AI Can’t Solve Government Waste – and May Hurt Vulnerable Americans
Kevin De Liban, Alice Marwick / Dec 10, 2024Kevin De Liban is the founder of TechTonic Justice. Alice E. Marwick is director of research at Data & Society.
President-elect Trump has tasked the Department of Government Efficiency (DOGE) with cutting $2 trillion from the government budget. Its co-chairs, Elon Musk and Vivek Ramaswamy, speak about deleting entire agencies, drastically reducing regulations, and downsizing three-quarters of federal workers. But this tired–and false–trope of outsized bureaucracy now has a modern twist: remaking government through artificial intelligence (AI).
Though details are sparse, the plan peddled by DOGE and influential conservative think tanks appears to use “advanced technology”--meaning AI–to first identify staff to be cut and, then, once they’re gone, to perform the functions the humans once did. And, with President Trump and the incoming Congress actively eyeing cuts to benefit programs like Medicaid, the Supplemental Nutrition Assistance Program (SNAP), veteran’s healthcare, and federal housing assistance, AI could be pushed as a way to reduce costs by restricting benefits and cutting government staff needed to administer the programs.
DOGE is part of a larger political project to wither the government itself. Diminishing the ability to perform basic governmental tasks will lead to decreased public trust, in turn justifying further cuts and inviting the expansion of the private sphere. Such a shift entails suffering, particularly for low-income people, people with disabilities, and other groups whom society marginalizes and who cannot afford the added costs of surviving where government is minimized. And it degrades the notion that there is a collective good that we should all contribute to and benefit from. In light of existing polarization, we need to strengthen our collective trust in institutions, not weaken it.

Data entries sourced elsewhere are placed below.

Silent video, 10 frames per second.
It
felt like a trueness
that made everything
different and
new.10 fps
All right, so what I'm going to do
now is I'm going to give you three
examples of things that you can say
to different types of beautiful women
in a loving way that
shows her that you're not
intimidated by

AI fits this project all too well. It promises quick solutions to complicated problems. It is sold as a way to replace government staff, make the remaining staff more productive, and make decisions about what services will be available to the public and on what terms. Its use is largely unrestrained by laws. And, with its veneer of sophistication, AI inspires unwarranted deference to its decisions. But the idea to use AI to cut government is as bad as it is blustering.

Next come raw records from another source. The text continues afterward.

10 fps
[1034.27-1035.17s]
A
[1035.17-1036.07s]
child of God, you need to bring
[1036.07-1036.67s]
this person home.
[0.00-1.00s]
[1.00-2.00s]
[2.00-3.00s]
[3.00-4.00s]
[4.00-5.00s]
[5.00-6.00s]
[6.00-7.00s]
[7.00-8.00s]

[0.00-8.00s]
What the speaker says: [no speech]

First, core governmental functions are actually underfunded, as key federal agencies have yet to recover from Obama-era sequestration or the first Trump administration. Employment in many agencies has precipitously declined. Expertise has been lost due to layoffs or resignations and cannot easily be recovered with newer staff. In many cases, the loss of personnel is mirrored by a lack of sufficient programmatic investment. As a result, infrastructure is failing, public housing projects become unlivable, Social Security offices are closing and cannot process benefits applications quickly, and the IRS can’t enforce tax laws against wealthy individuals with sophisticated tax evasion schemes.

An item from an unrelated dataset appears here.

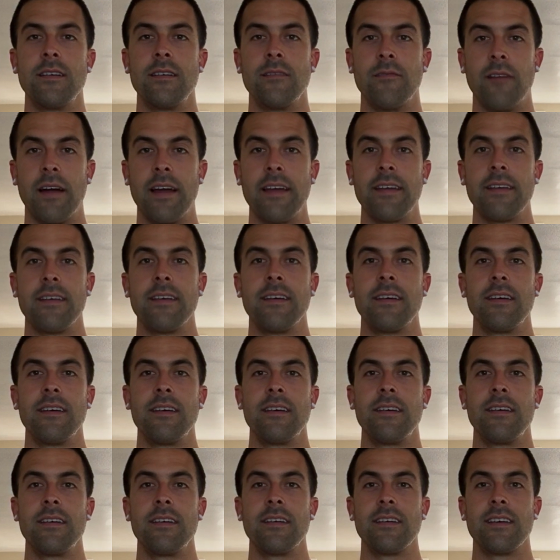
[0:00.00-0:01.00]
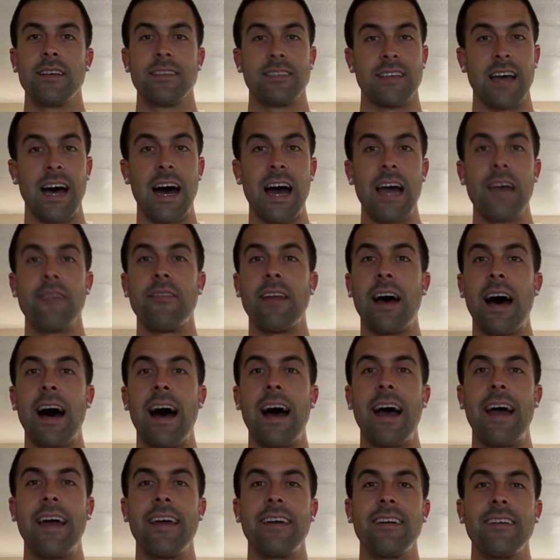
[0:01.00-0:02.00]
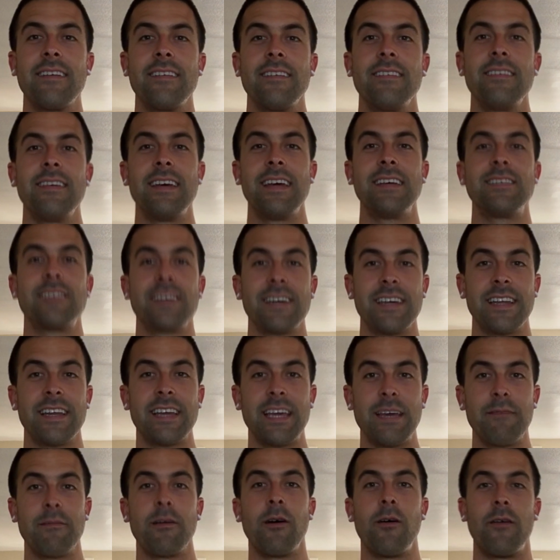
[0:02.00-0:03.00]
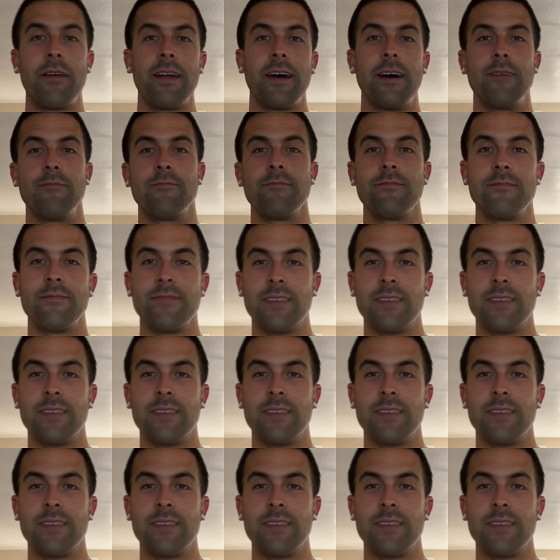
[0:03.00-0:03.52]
right? Because the high of the high isn't gonna keep going up.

Second, AI has a disastrous track record in high-stakes governmental uses. A just-released report by TechTonic Justice recounts the lowlights. When AI was used to determine eligibility for public benefits, thousands of disabled adults in Arkansas faced drastic cuts to in-home caregiving services that they depend on to stay out of nursing facilities, nearly 40,000 people in Michigan were falsely accused of fraudulently claiming unemployment benefits, and the state of Rhode Island was largely unable to provide SNAP benefits to eligible residents. In K-12 education, the sheriff’s department in Pasco, Florida, using student data provided by the school district, claimed AI could predict future criminal behavior of high school students. Deputies then proceeded to terrorize hundreds of students and their families based on nothing more than the prediction–there was no proof that the students had violated any laws. Summed up, AI systems are generally opaque, difficult to contest, and susceptible to bias and error. They also can’t be relied upon to provide accurate information, as they routinely produce false or made-up results.
And Musk and Ramaswamy’s industry expertise doesn’t make their AI efforts more likely to succeed. The Economist recently reviewed available data about the private sector use of AI and found that it had no meaningful impact. Relatively few companies adopted it, and of those that did, many were forced to abandon pilot projects after AI failed to perform. Stocks of AI-benefiting firms lagged behind the market, worker productivity stayed flat, and labor markets saw zero AI-driven upheaval. All told, private industry AI usage suggests it is unlikely to achieve a grand scale of efficiency. And integrating AI into government would just make the public sector more dependent on the wealthy tech companies that own it.
We have already seen the harms that AI inflicts on vulnerable communities. Using “government efficiency” as an excuse to replace human decision-makers with poorly designed systems will only compound these harms, rendering opaque and uncontestable verdicts that deeply impact people’s lives. To anyone who believes that public institutions should actually serve the public, this is an unacceptable bait-and-switch.